XLB: A differentiable massively parallel lattice Boltzmann library in Python (2311.16080v3)

Abstract: The lattice Boltzmann method (LBM) has emerged as a prominent technique for solving fluid dynamics problems due to its algorithmic potential for computational scalability. We introduce XLB library, a Python-based differentiable LBM library based on the JAX platform. The architecture of XLB is predicated upon ensuring accessibility, extensibility, and computational performance, enabling scaling effectively across CPU, TPU, multi-GPU, and distributed multi-GPU or TPU systems. The library can be readily augmented with novel boundary conditions, collision models, or multi-physics simulation capabilities. XLB's differentiability and data structure is compatible with the extensive JAX-based machine learning ecosystem, enabling it to address physics-based machine learning, optimization, and inverse problems. XLB has been successfully scaled to handle simulations with billions of cells, achieving giga-scale lattice updates per second. XLB is released under the permissive Apache-2.0 license and is available on GitHub at https://github.com/Autodesk/XLB.

• The paper showcases differentiable programming in CFD by integrating JAX for automatic differentiation to support physics-informed optimization.
• The paper demonstrates XLB's scalability by achieving giga-scale lattice updates per second across various hardware platforms including CPUs, GPUs, and TPUs.
• The paper validates its approach using benchmarks like the Taylor-Green Vortex and 3D lid-driven cavity, paving the way for integrated machine learning applications in fluid dynamics.

XLB: A Differentiable Massively Parallel Lattice Boltzmann Library in Python

This paper introduces XLB, a Python-based library leveraging the Lattice Boltzmann Method (LBM) for fluid dynamics simulations. XLB is developed on the JAX platform, designed for high-level numerical computing, which allows seamless integration with machine learning frameworks while maintaining computational efficiency. The library's architecture supports scalability across various hardware, including CPU, TPU, multi-GPU, and distributed systems, making it adaptable for broad research applications, from physics-based machine learning to large-scale simulations.

Key Contributions

The XLB library contributes several advancements in computational fluid dynamics (CFD):

1. Differentiable Programming: Built on JAX, XLB supports automatic differentiation, beneficial for optimization tasks and machine learning models that integrate fluid dynamics simulations. This compatibility allows exploring physics-informed neural networks and other innovative applications in scientific computing.
2. Scalability and Performance: XLB demonstrates scalability across multiple hardware configurations. It achieves giga-scale lattice updates per second, proving its suitability for large-scale simulations, evidenced by successful execution on massive grid sizes with billions of cells.
3. Accessibility and Extensibility: By employing Python and resembling Numpy interfaces, XLB ensures accessibility for users familiar with scientific computing. Its object-oriented design allows for extensive customization, enabling users to introduce new models or boundary conditions with ease.
4. Benchmark Validation: The library was validated against well-known benchmarks like the Taylor-Green Vortex, 3D lid-driven cavity, and flow over a cylinder, covering a wide range of fluid flow conditions. These validations confirm the library's accuracy and reliability in both steady and unsteady flow simulations.
5. Machine Learning Integration: XLB facilitates advanced machine learning applications in CFD, such as surrogate modeling and inverse problem solving. The examples provided in the paper, including flow reconstruction using neural networks, underline its potential in integrating learning-based methodologies with traditional CFD approaches.

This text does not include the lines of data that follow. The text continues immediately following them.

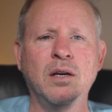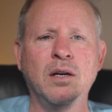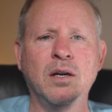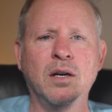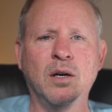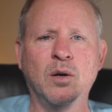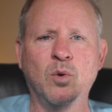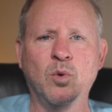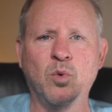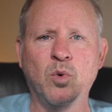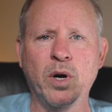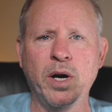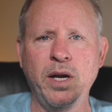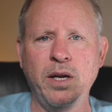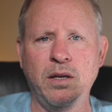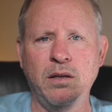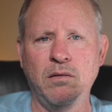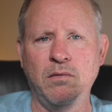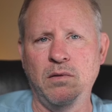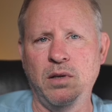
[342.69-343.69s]
A
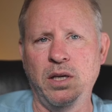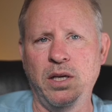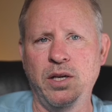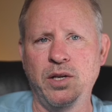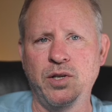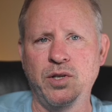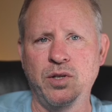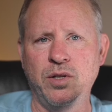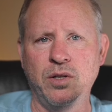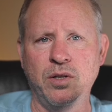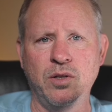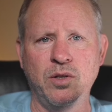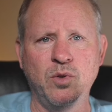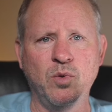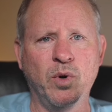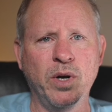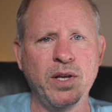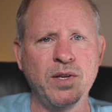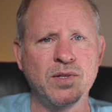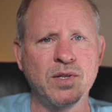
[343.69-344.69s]
white ish
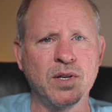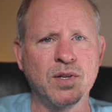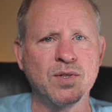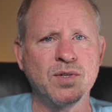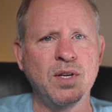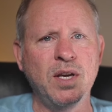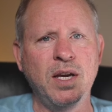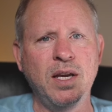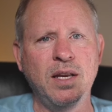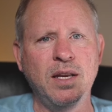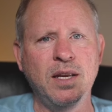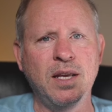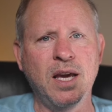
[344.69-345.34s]
2016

Numerical Results and Analysis

XLB's differentiated features are supported by robust numerical results. The paper discusses extensive benchmarking tests, showing the effectiveness of various collision models and boundary conditions. It highlights the significant reduction in error when deploying machine learning correctors to improve coarse-grained simulation accuracy. Moreover, derivative-based methods using neural networks in flow optimization tasks, such as forming specific patterns within certain simulation steps, are made feasible through XLB's integration of JAX.

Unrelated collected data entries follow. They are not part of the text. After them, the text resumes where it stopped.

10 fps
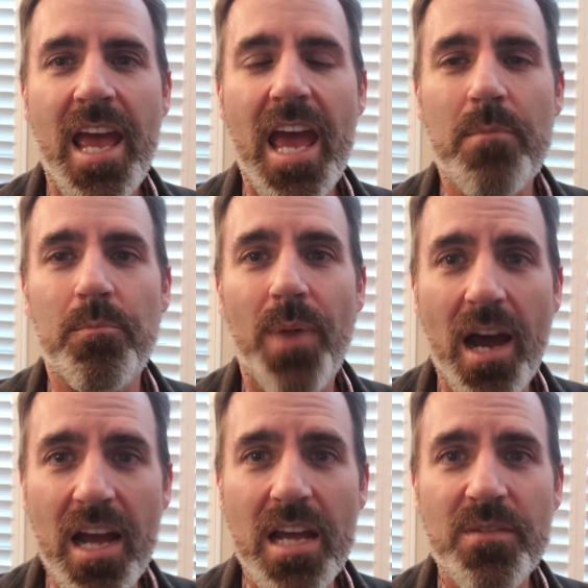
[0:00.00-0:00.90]
And
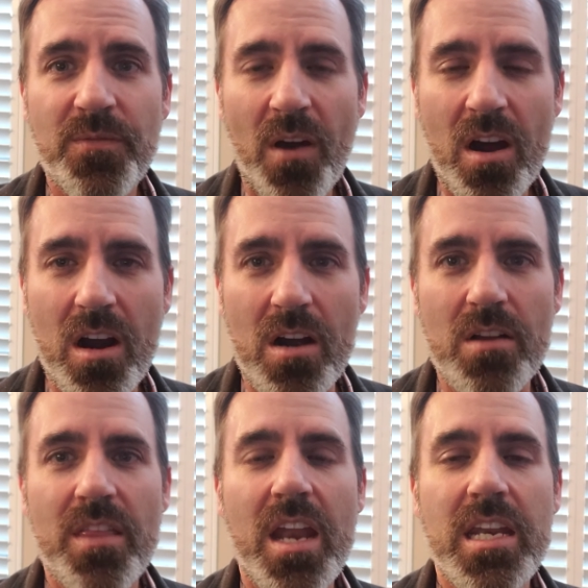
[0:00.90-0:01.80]
by far,
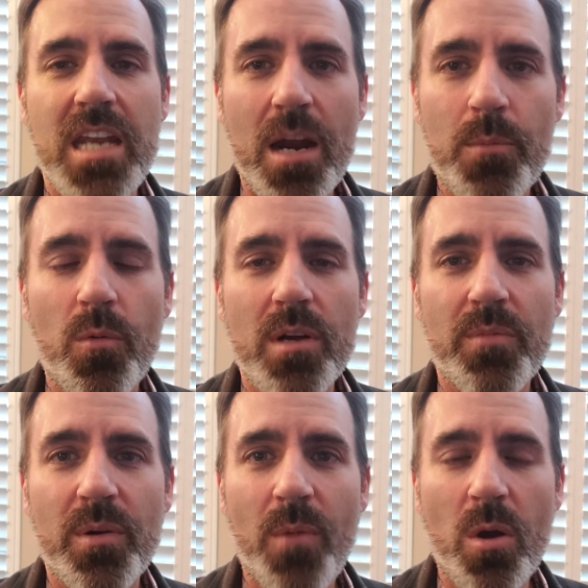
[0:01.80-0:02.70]
the number one
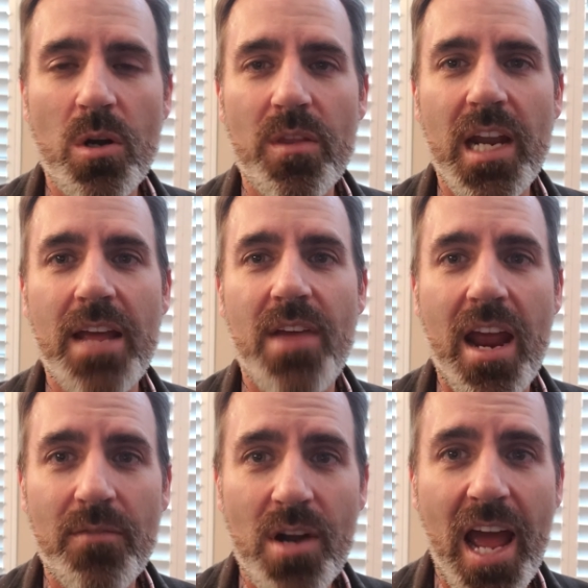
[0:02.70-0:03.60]
promoter that I've
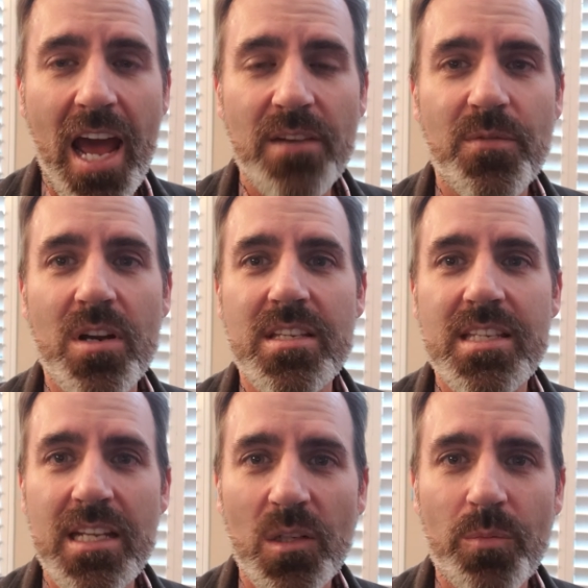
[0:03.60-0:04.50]
ever had for a
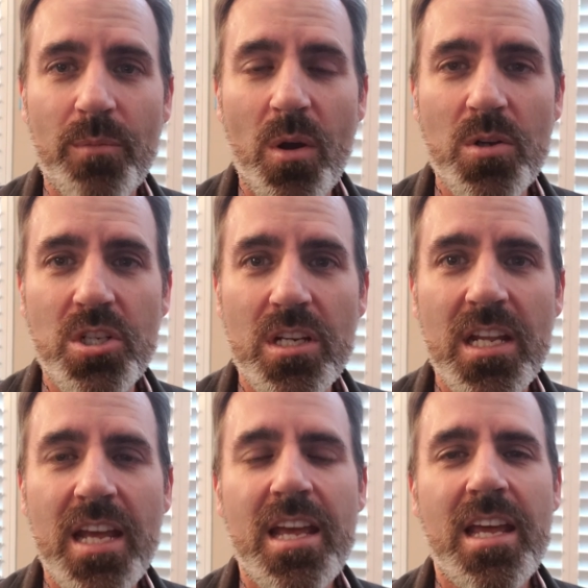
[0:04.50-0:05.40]
single promotion
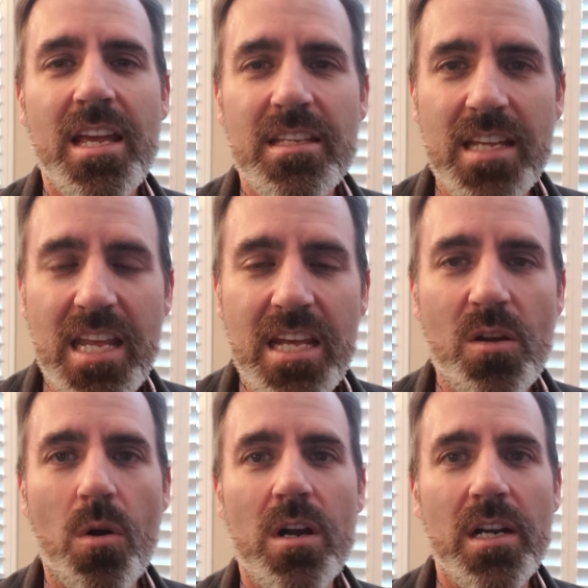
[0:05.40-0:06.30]
is
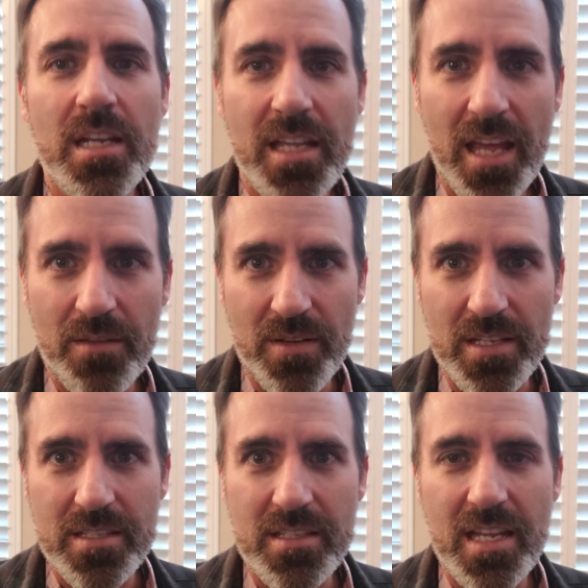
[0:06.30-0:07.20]
Igor
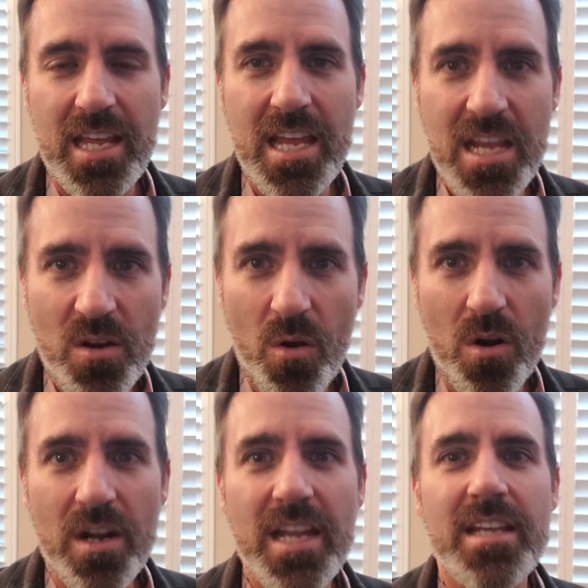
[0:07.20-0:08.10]
Kheifets.
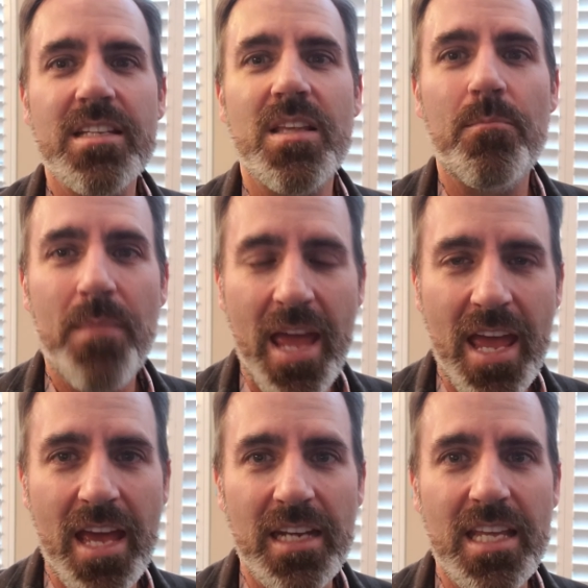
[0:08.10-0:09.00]
Igor is the
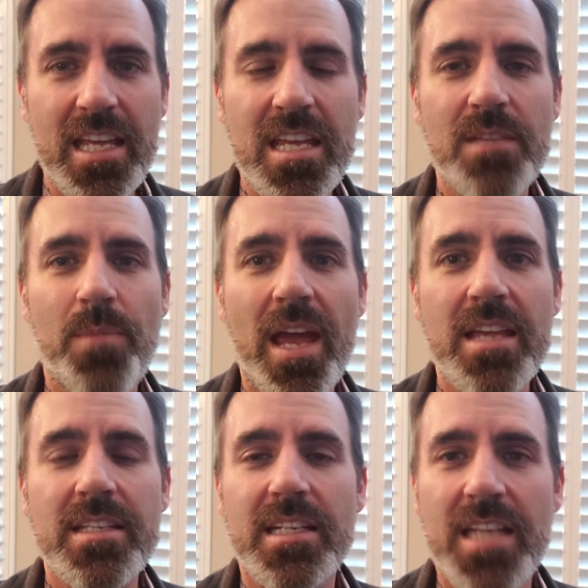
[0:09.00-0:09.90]
man. He
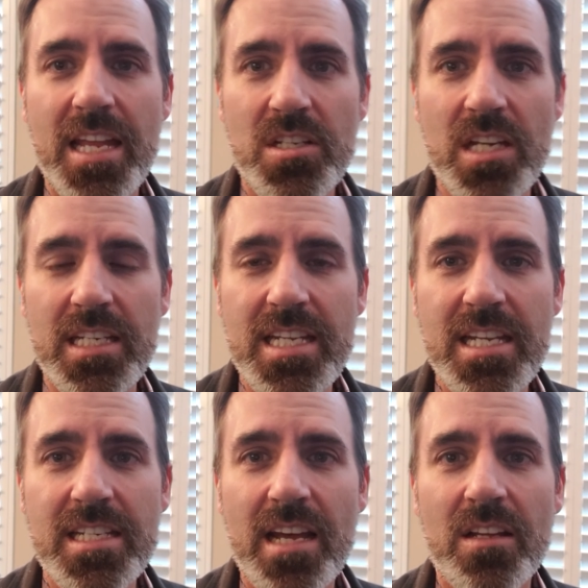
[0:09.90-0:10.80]
pays attention to
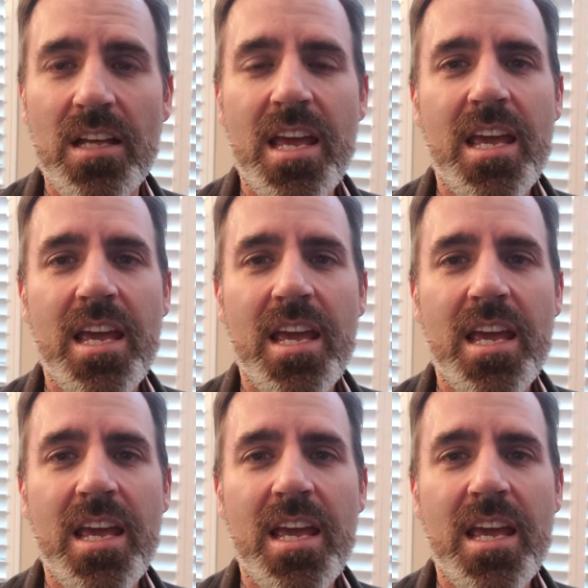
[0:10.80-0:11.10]
detail.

Theoretical and Practical Implications

The development of XLB adds significant value both theoretically and practically to CFD. Theoretically, the integration with differentiable programming and machine learning paradigms opens new research avenues. Practical implications include the ability for researchers to experiment with flow optimization and real-time simulation adjustments in a user-friendly yet high-performance environment.

Future Directions

While the paper elaborates on current features, future enhancements to XLB are anticipated. These include adjoint-based optimization, real-time data assimilation, and expanded computational backends to enhance performance further. Out-of-core computing features to handle simulations of unprecedented size also highlight the library's growth trajectory.

Overall, XLB represents a powerful tool for modern CFD tasks, bridging the gap between traditional physics-based simulations and emerging data-driven techniques. Its release under the Apache-2.0 license encourages broad adoption and community collaboration, fostering rapid innovation in computational fluid dynamics.